C’est du Godard ?
-Non, c’est du Duras
-Ça parle pareil
-Oui ça parle pareil.
À la séance de 15h samedi dans la grande salle cinéma du Centre Pompidou affichant complet, il y avait un type qui dormait avant la projection de Navire night, d’autres qui ronflaient pendant dont un virulemment. À un moment je me suis retournée, la moitié du rang derrière moi avait les yeux fermés, à un autre moment moi-même je me suis endormie.
À la fin le type qui ronflait bruyamment s’est fait engueuler par d’autres qui somnolaient silencieusement.
Ce n’est pas du cinéma facile. Le commentateur a insisté : Marguerite Duras écrivain cinéaste, processus de soustraction, enlever, vider, soustraire : les noms, les corps, l’image.
– C’est le genre chiant, on déteste et on aime Duras autant que Godard ?
– Oui, je l’ai détestée longtemps sans l’avoir jamais lue, je n’étais pas à une mauvaise foi près. Et puis vers récemment, j’ai ouvert L’homme assis dans le couloir, Duras érotique. Je ne m’y attendais pas.

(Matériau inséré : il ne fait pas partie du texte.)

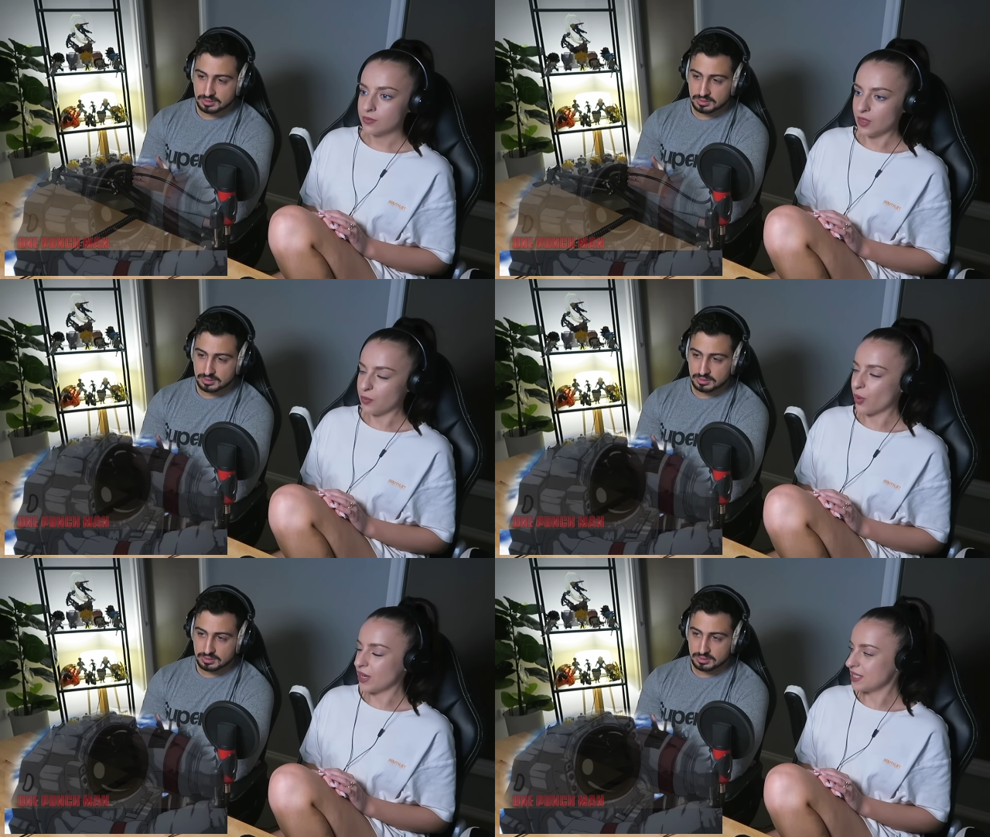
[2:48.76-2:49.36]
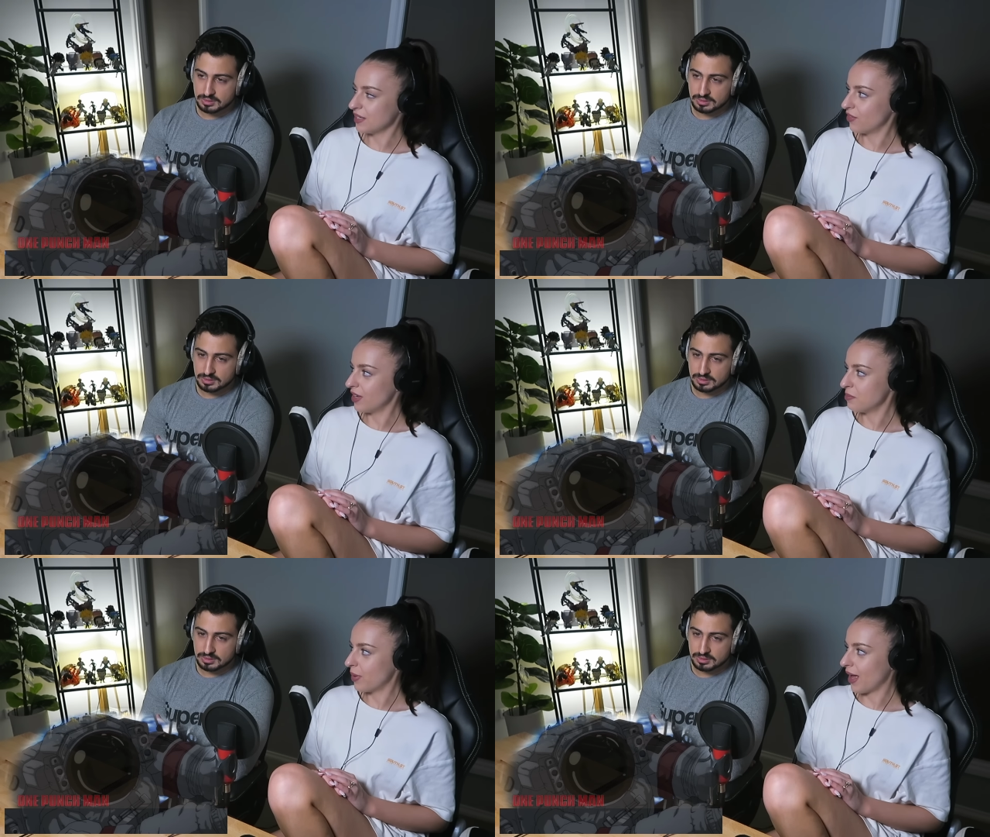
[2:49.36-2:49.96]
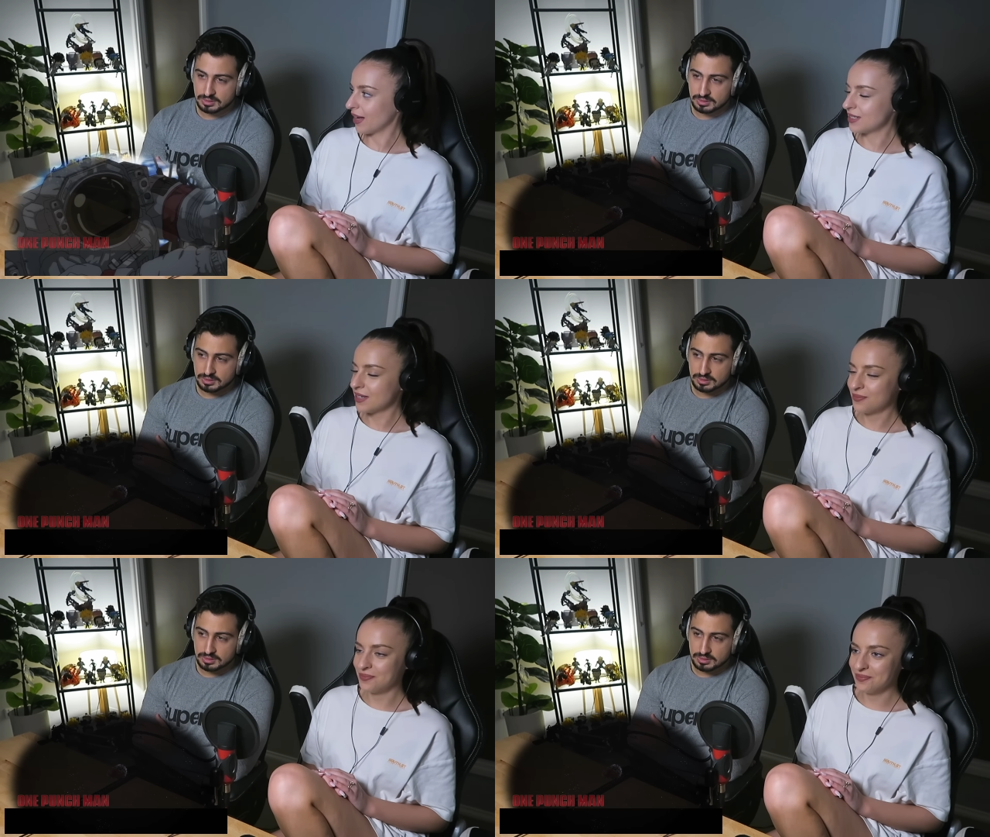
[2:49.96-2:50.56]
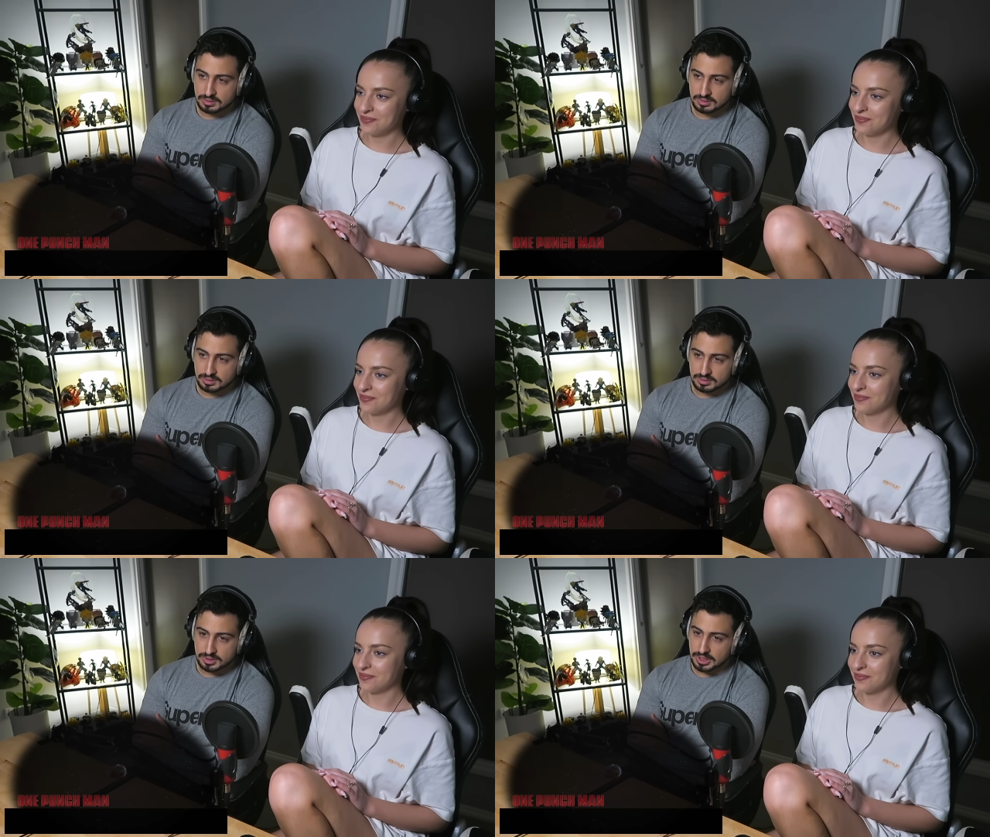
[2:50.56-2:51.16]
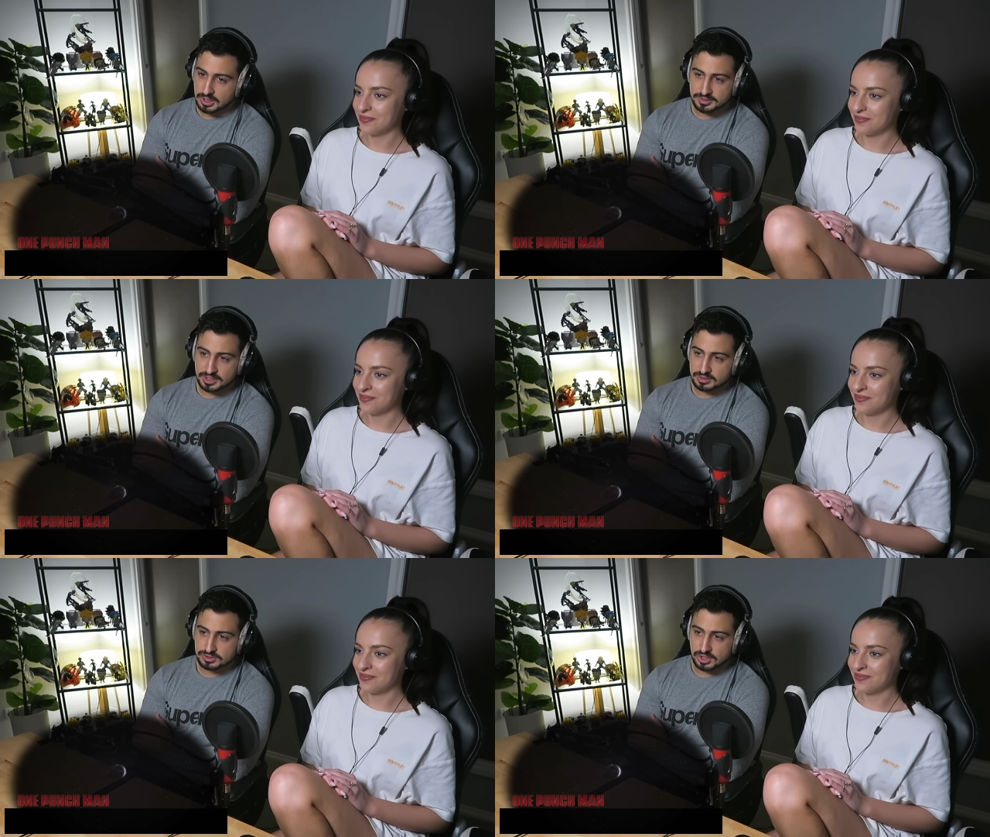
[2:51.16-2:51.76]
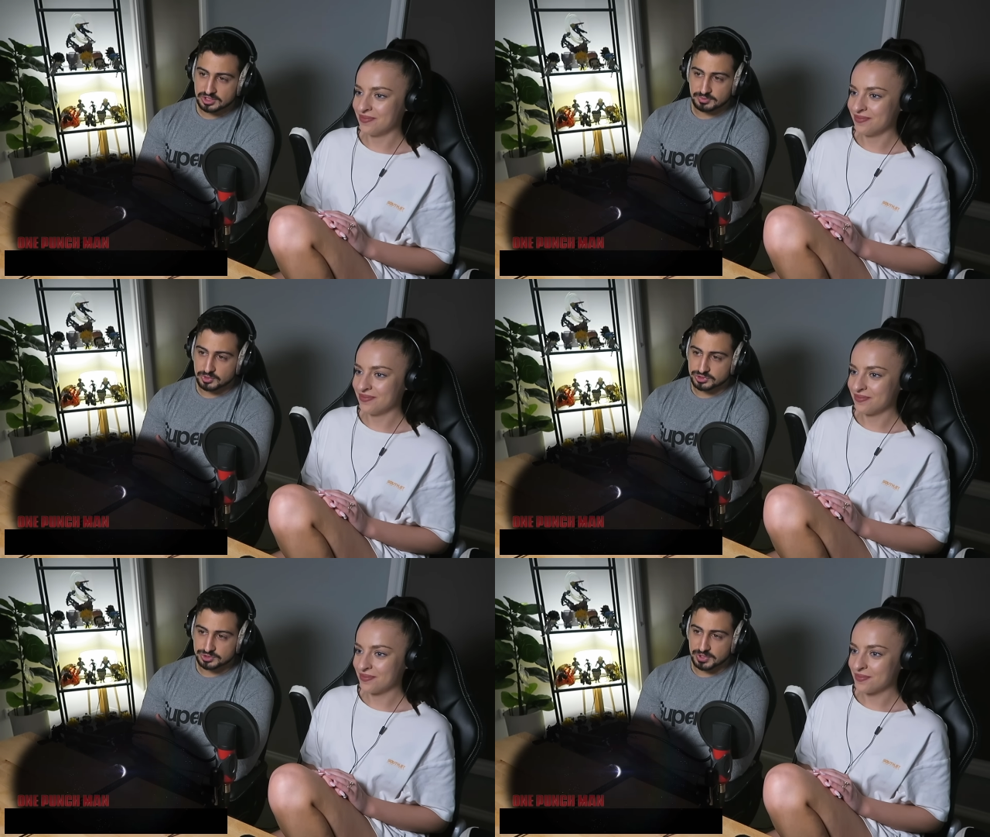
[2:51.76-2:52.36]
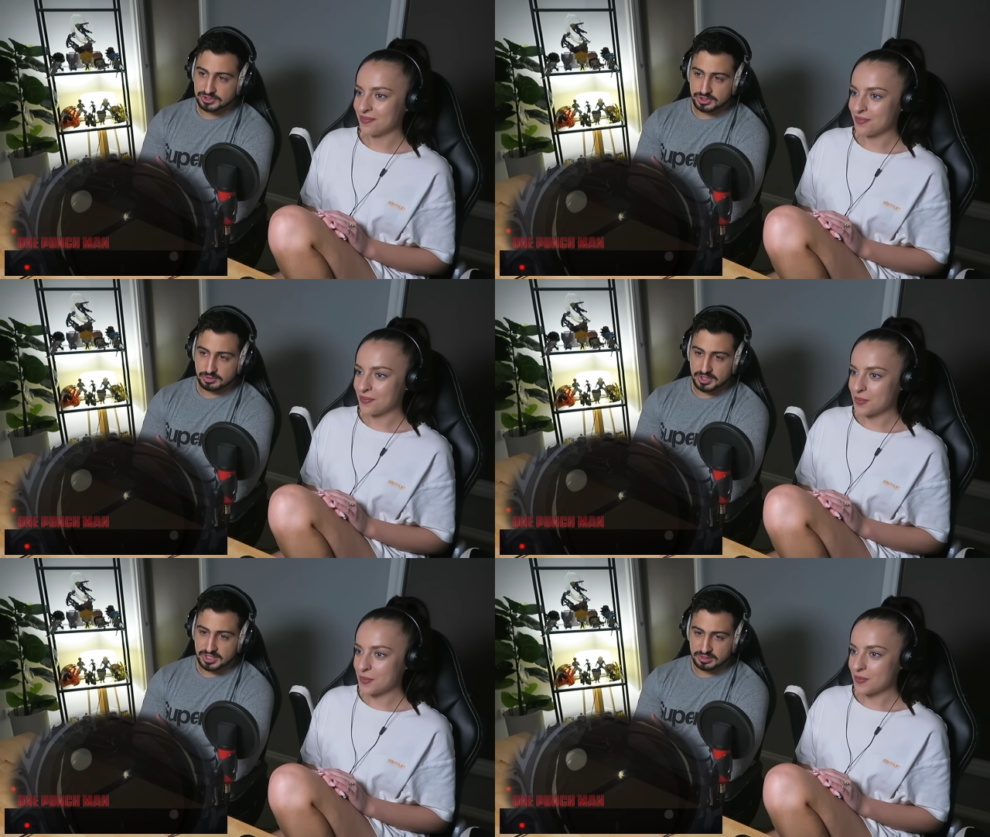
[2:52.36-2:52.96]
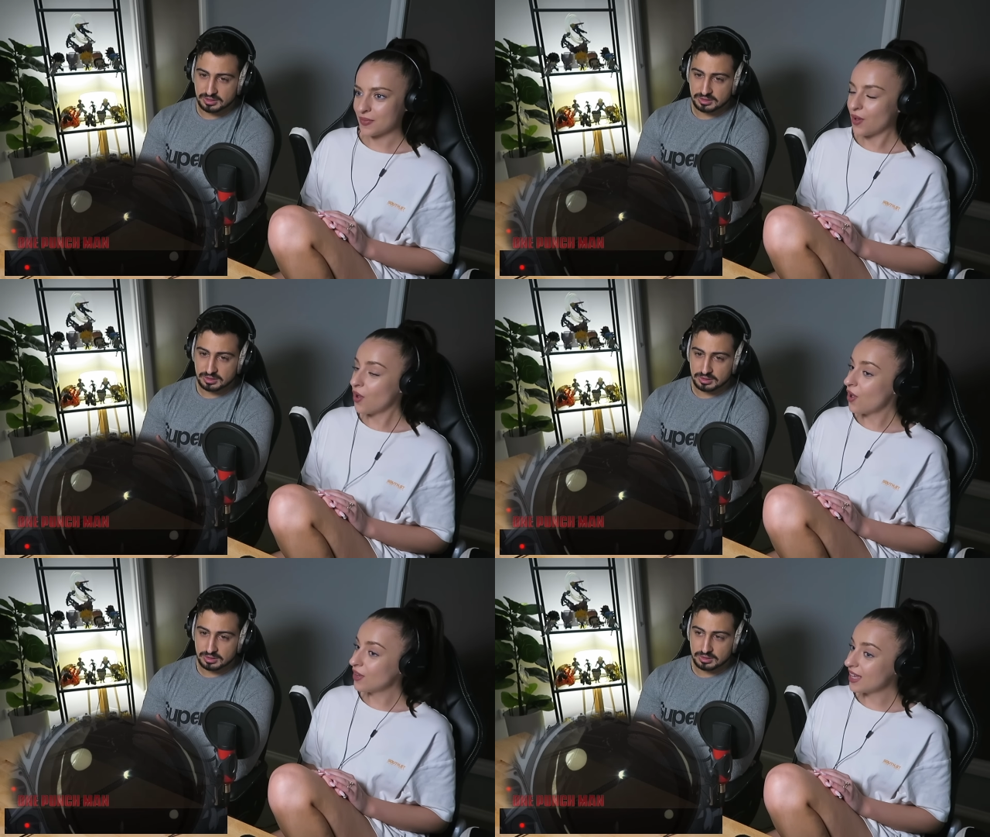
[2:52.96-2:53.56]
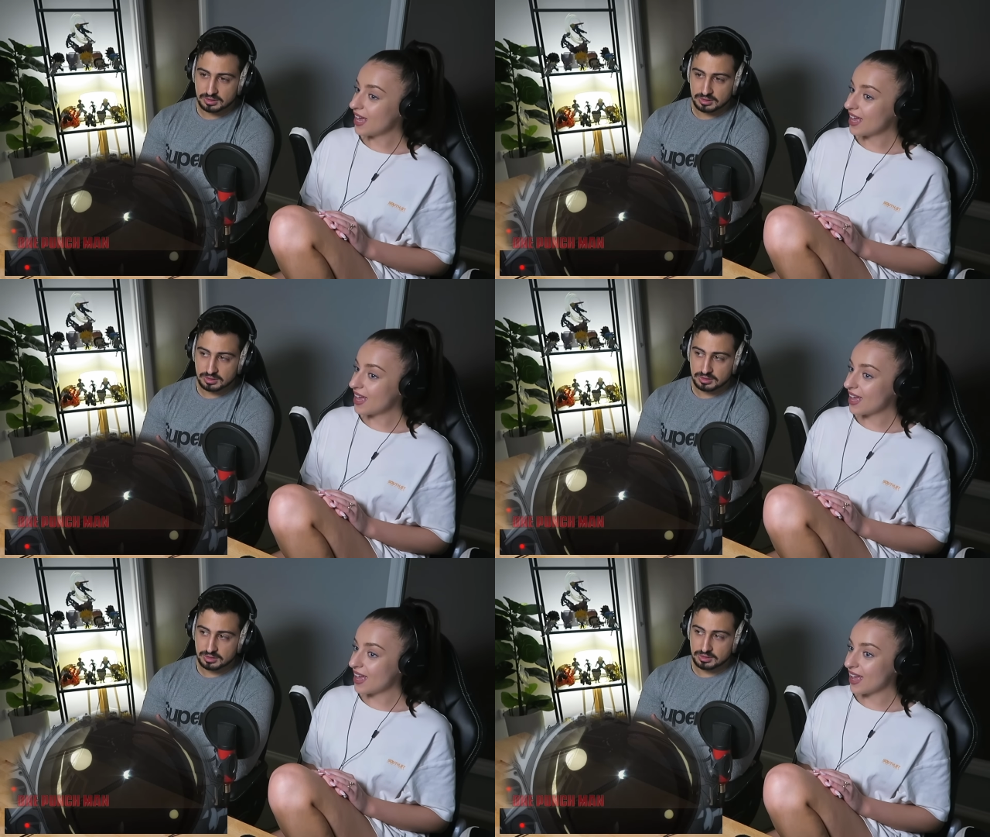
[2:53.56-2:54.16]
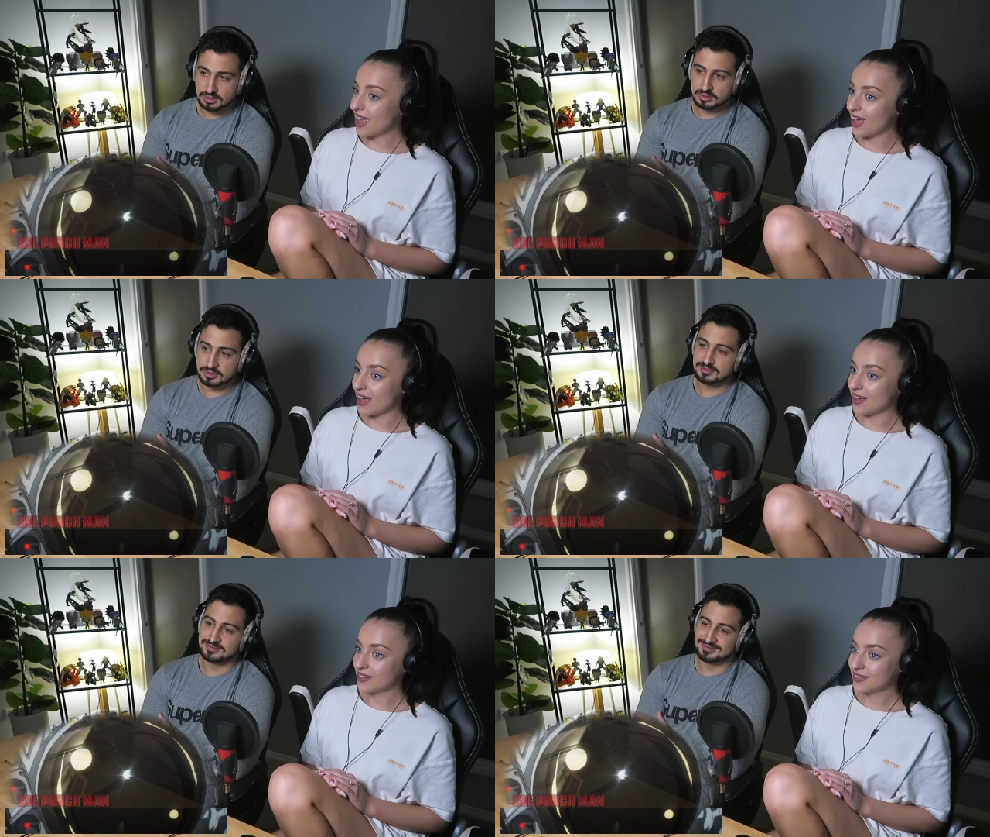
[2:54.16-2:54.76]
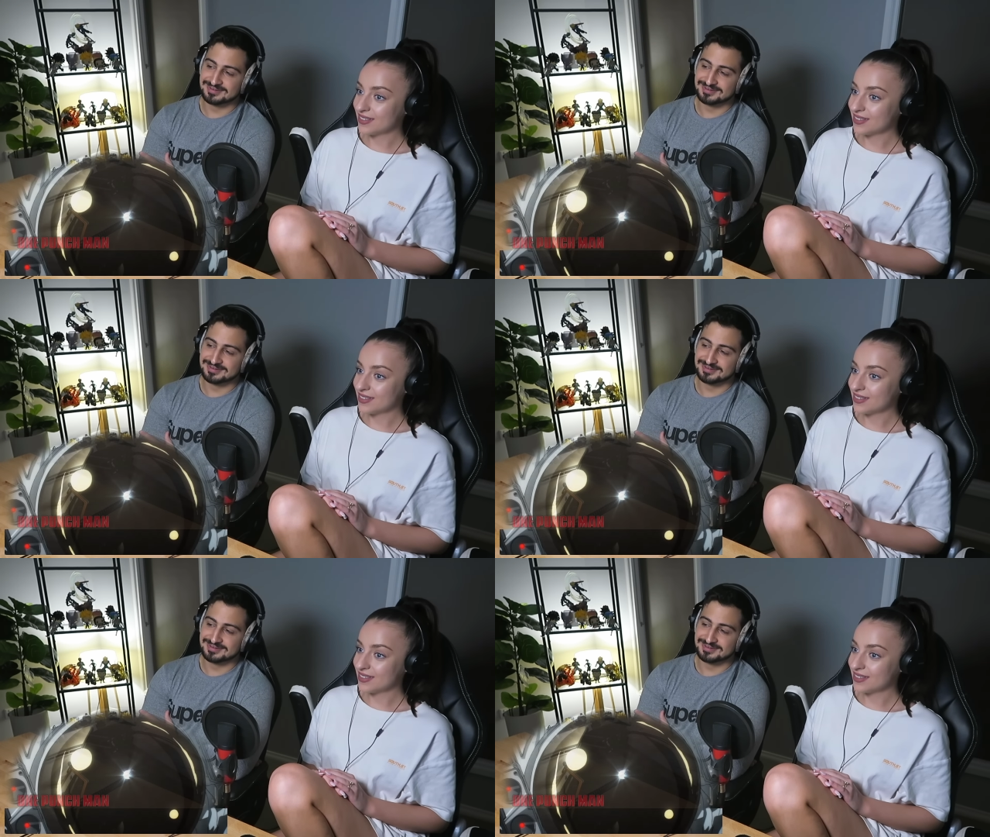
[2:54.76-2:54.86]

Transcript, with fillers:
Speaker 1: They're bracing for impact.
Speaker 2: Yeah, I think Saitama will just punch it away.
Speaker 1: Oh yeah!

Je l’imaginais chiante, très chiante, avec trop de mots, de trucs compliqués, mais non. Les mots sont simples, saccadés, répétés, les textes courts, l’art de la périphrase. J’ignore s’il y a un propos, une histoire et je m’en fous. LE STYLE, je me laisse embarquer par le style. Là, il faudrait relire Barthes pour qu’on se mette d’accord sur l’importance du style. Si je veux une histoire, je lis un polar. Un début, une fin, une action, c’est simple, si je veux penser, je lis des essais. C’est souvent écrit comme la disserte d’un médiocre élève de terminale mais les idées sont là. Si je veux lire une écriture, je lis Céline ou Duras, Proust peut être mais je suis encore trop jeune.
Comme je suis du genre têtue, juste après ma sieste j’ai enchaîné avec l’expo Duras Song à l’étage au-dessus, ce n’est pas une expo facile je crois vraiment que rien n’est facile chez Duras et que justement c’est peut-être par là qu’il faut commencer à l’aimer parce qu’elle force à réfléchir sinon on peut aussi se rappeler qu’elle est créole, pauvre, que petite sa mère l’appelait misère, qu’à 15 ans, elle couchait avec un chinois un peu plus tard avec un juif ensuite avec l’ami du juif, qu’elle a été communiste, résistante, soixante huitarde, mitterrandiste, pro colonialiste, puis anti féministe alcoolique, qu’elle a insulté ses pairs qu’elle a vécu avec un homo en crachant sur l’homosexualité.